_TASK_
Exactly the lines from the one containing "[00:00:01.33 to 00:00:01.67]" through the one containing "Verbatim transcript: but" in the listing below are to be copied, with the pictures left out.

--- --- ---

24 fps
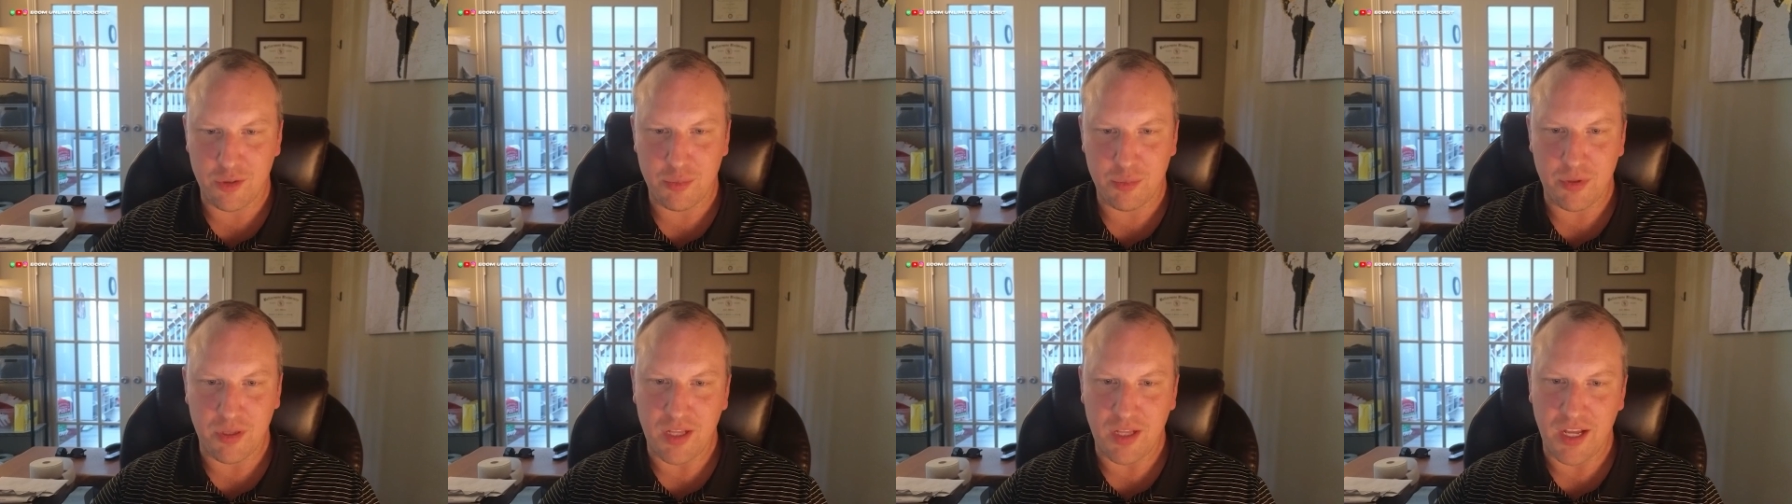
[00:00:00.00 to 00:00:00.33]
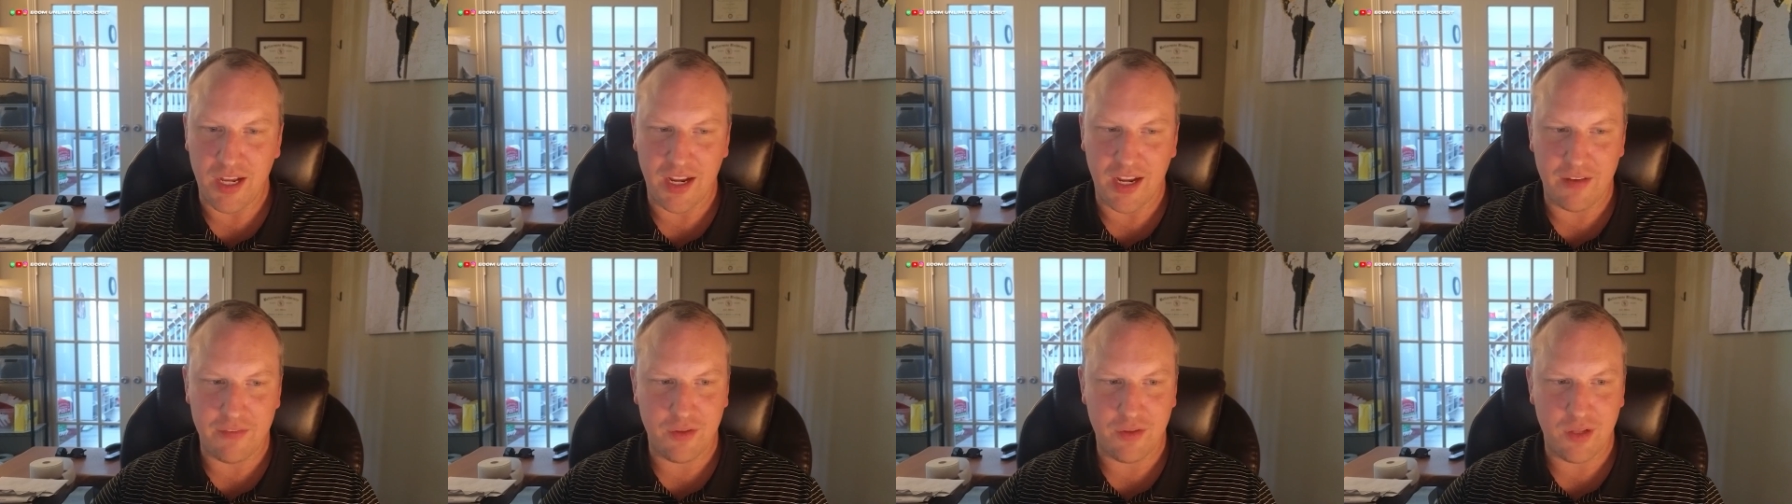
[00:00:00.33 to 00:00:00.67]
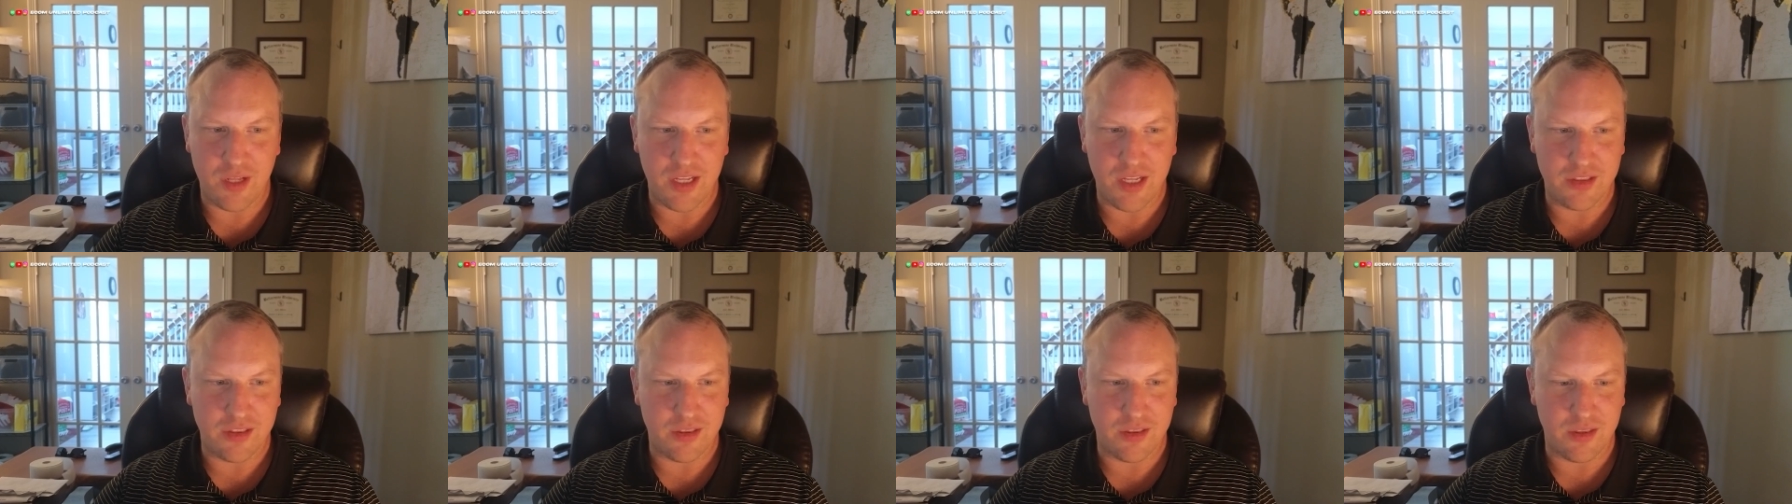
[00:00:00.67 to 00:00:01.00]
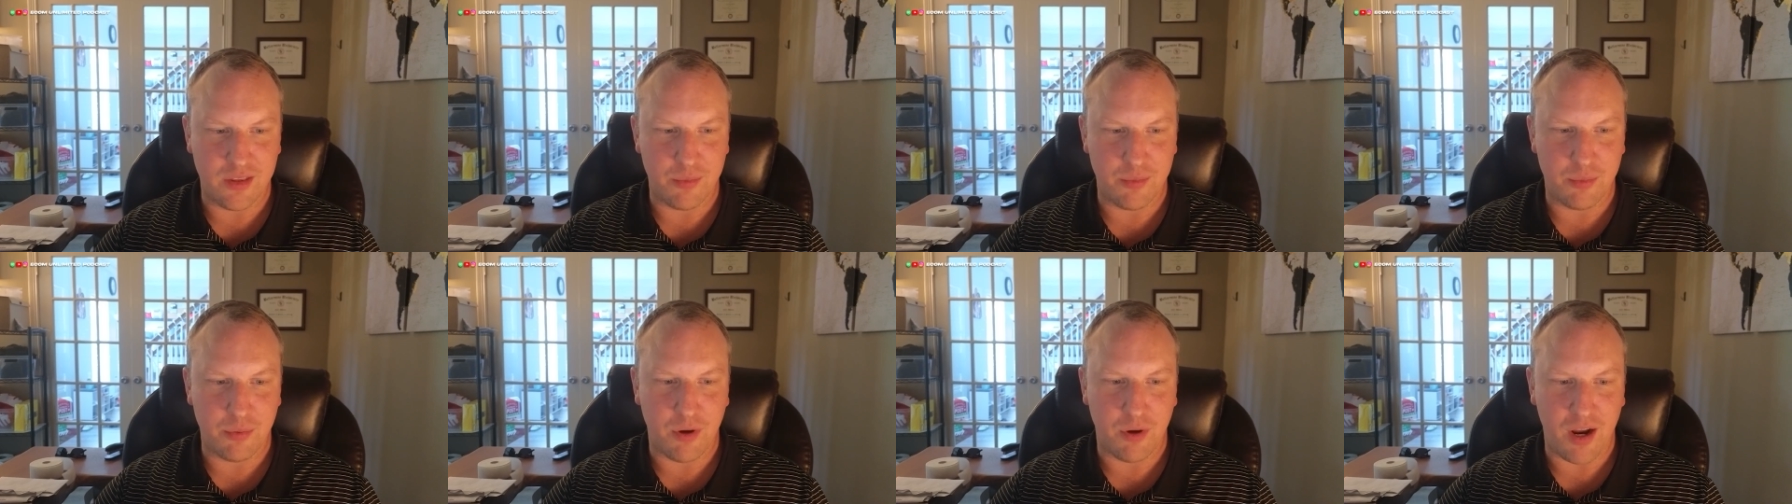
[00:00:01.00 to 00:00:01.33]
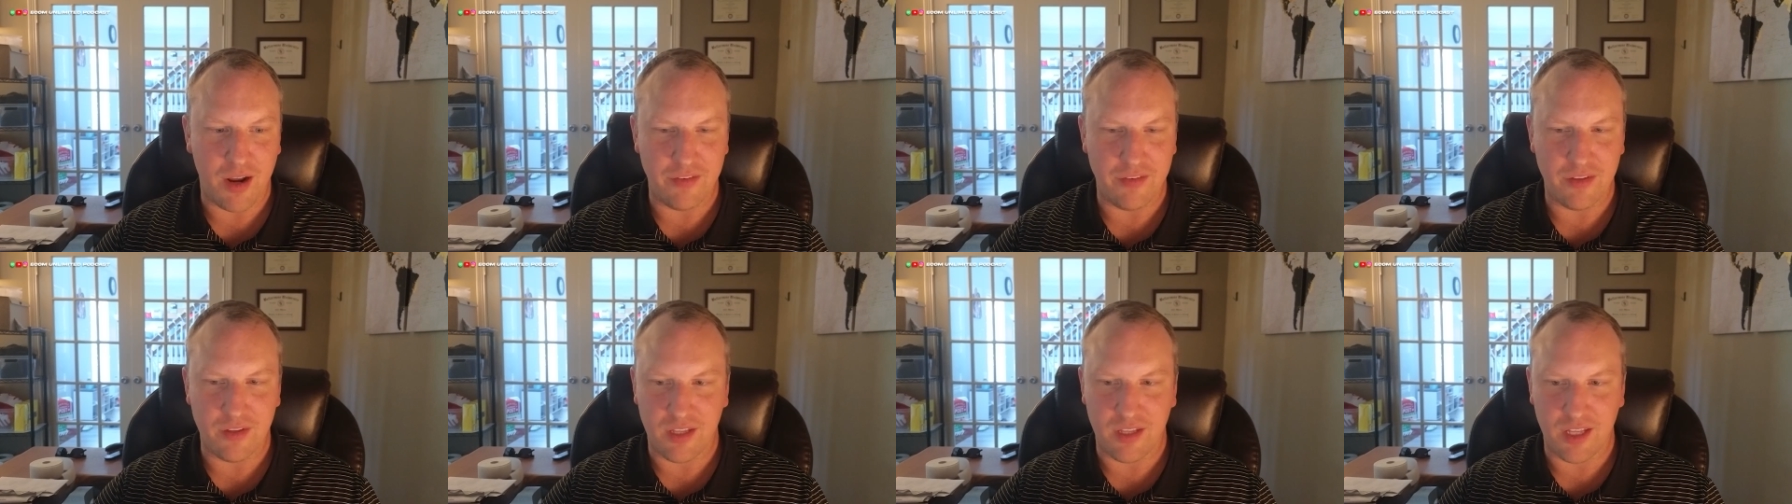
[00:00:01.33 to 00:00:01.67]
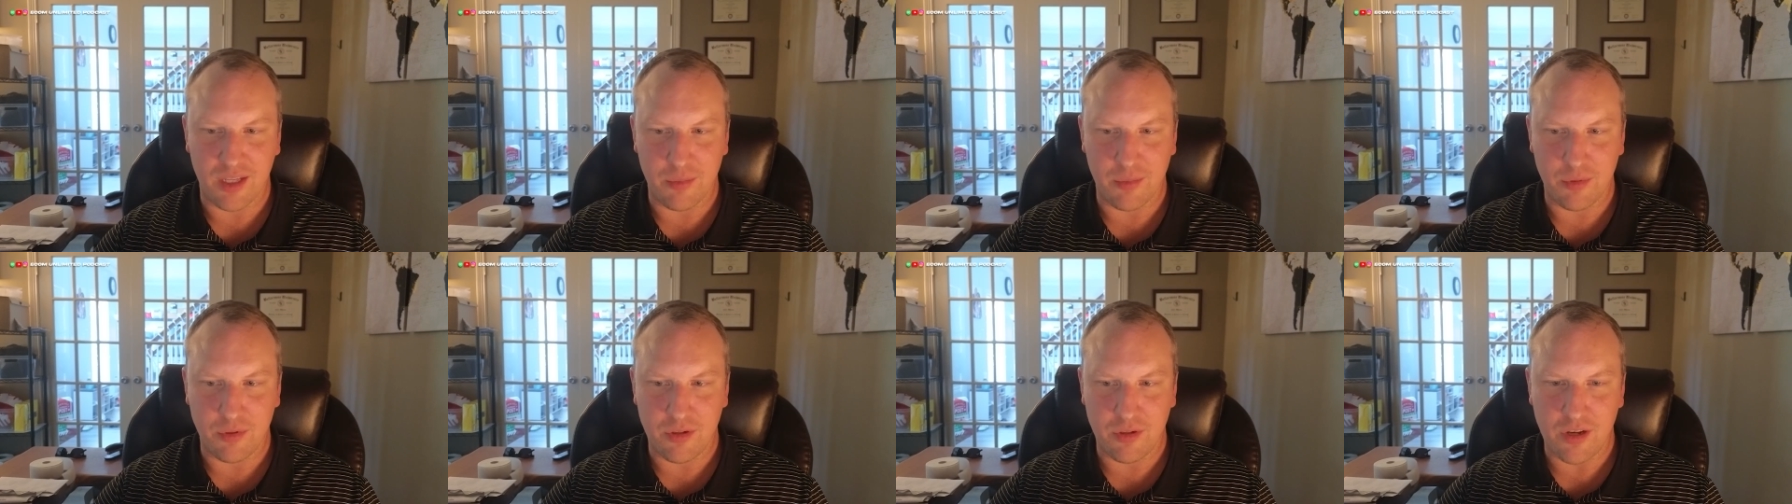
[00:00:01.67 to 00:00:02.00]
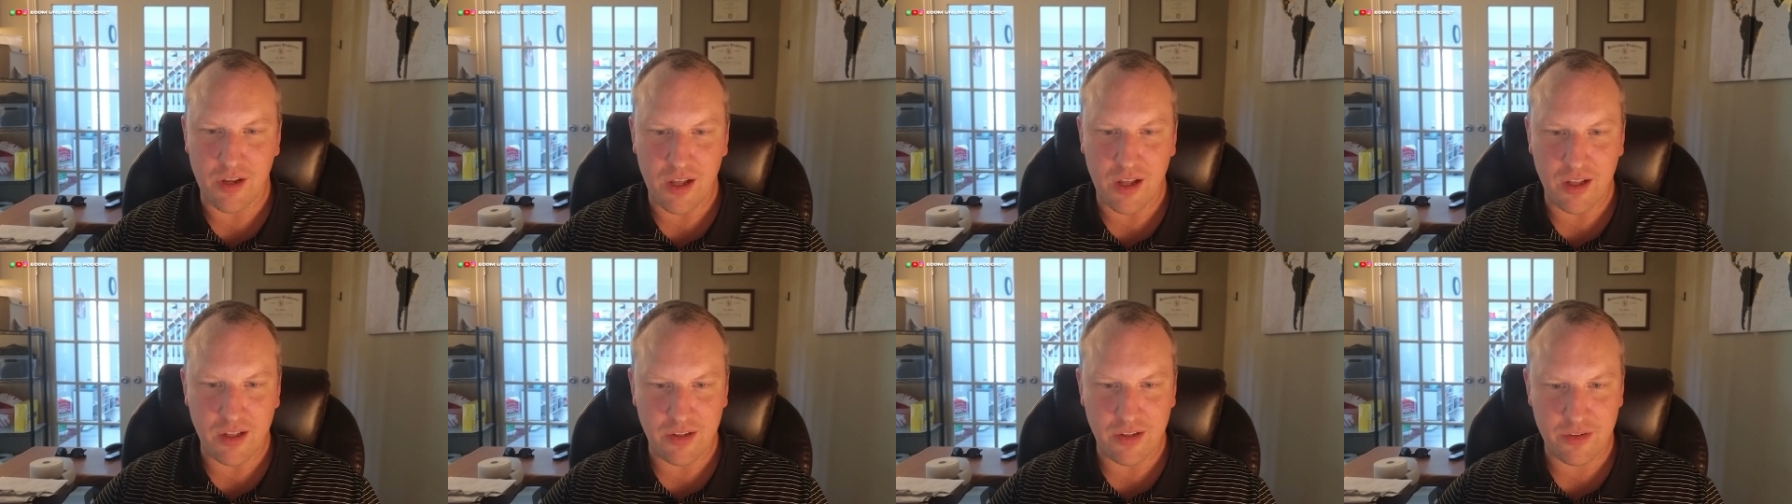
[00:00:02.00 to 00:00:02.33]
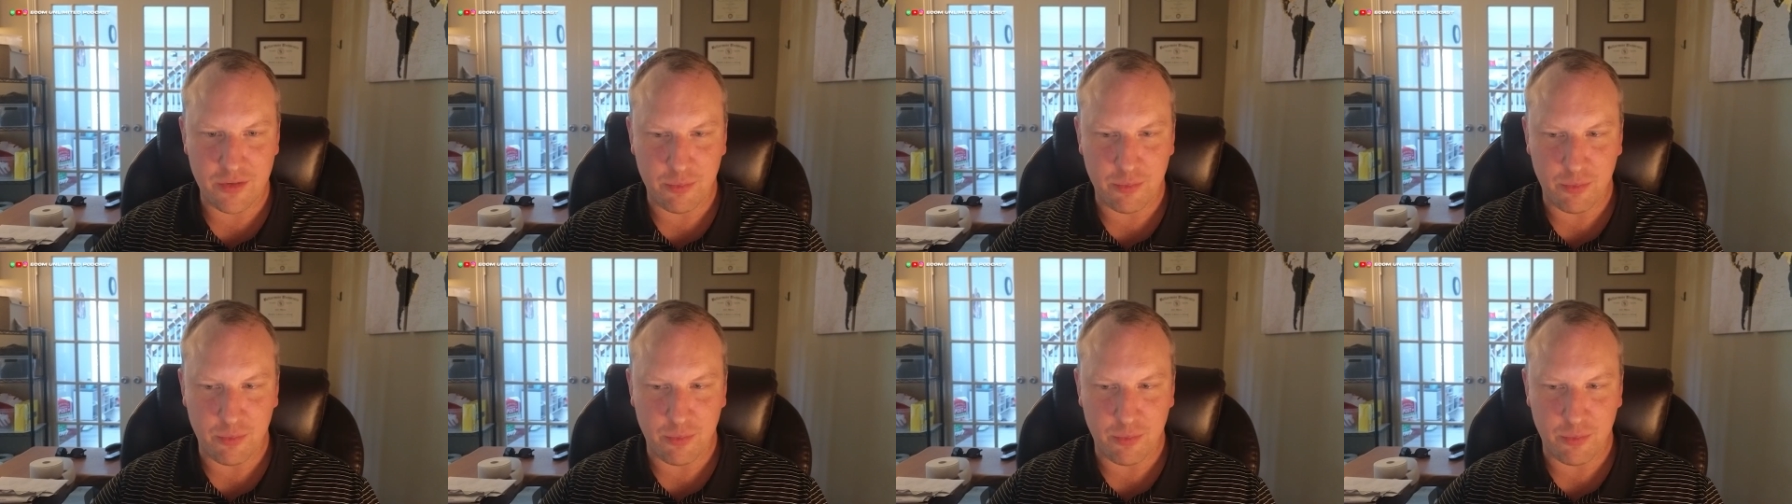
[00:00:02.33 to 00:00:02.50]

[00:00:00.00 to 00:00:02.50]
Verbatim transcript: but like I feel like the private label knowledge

--- --- ---

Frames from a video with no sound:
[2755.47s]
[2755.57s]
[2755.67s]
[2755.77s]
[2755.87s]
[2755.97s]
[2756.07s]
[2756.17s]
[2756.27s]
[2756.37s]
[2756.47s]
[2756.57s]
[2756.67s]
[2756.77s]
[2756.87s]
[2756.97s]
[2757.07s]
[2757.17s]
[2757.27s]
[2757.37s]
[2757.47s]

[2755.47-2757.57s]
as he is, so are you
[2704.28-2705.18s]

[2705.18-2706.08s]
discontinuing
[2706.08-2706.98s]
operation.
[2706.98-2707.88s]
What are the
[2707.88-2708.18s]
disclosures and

--- --- ---

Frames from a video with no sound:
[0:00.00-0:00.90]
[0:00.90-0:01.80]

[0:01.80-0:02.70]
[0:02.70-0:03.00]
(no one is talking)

--- --- ---

_WRITTEN RESPONSE_
[00:00:01.33 to 00:00:01.67]
[00:00:01.67 to 00:00:02.00]
[00:00:02.00 to 00:00:02.33]
[00:00:02.33 to 00:00:02.50]

[00:00:00.00 to 00:00:02.50]
Verbatim transcript: but like I feel like the private label knowledge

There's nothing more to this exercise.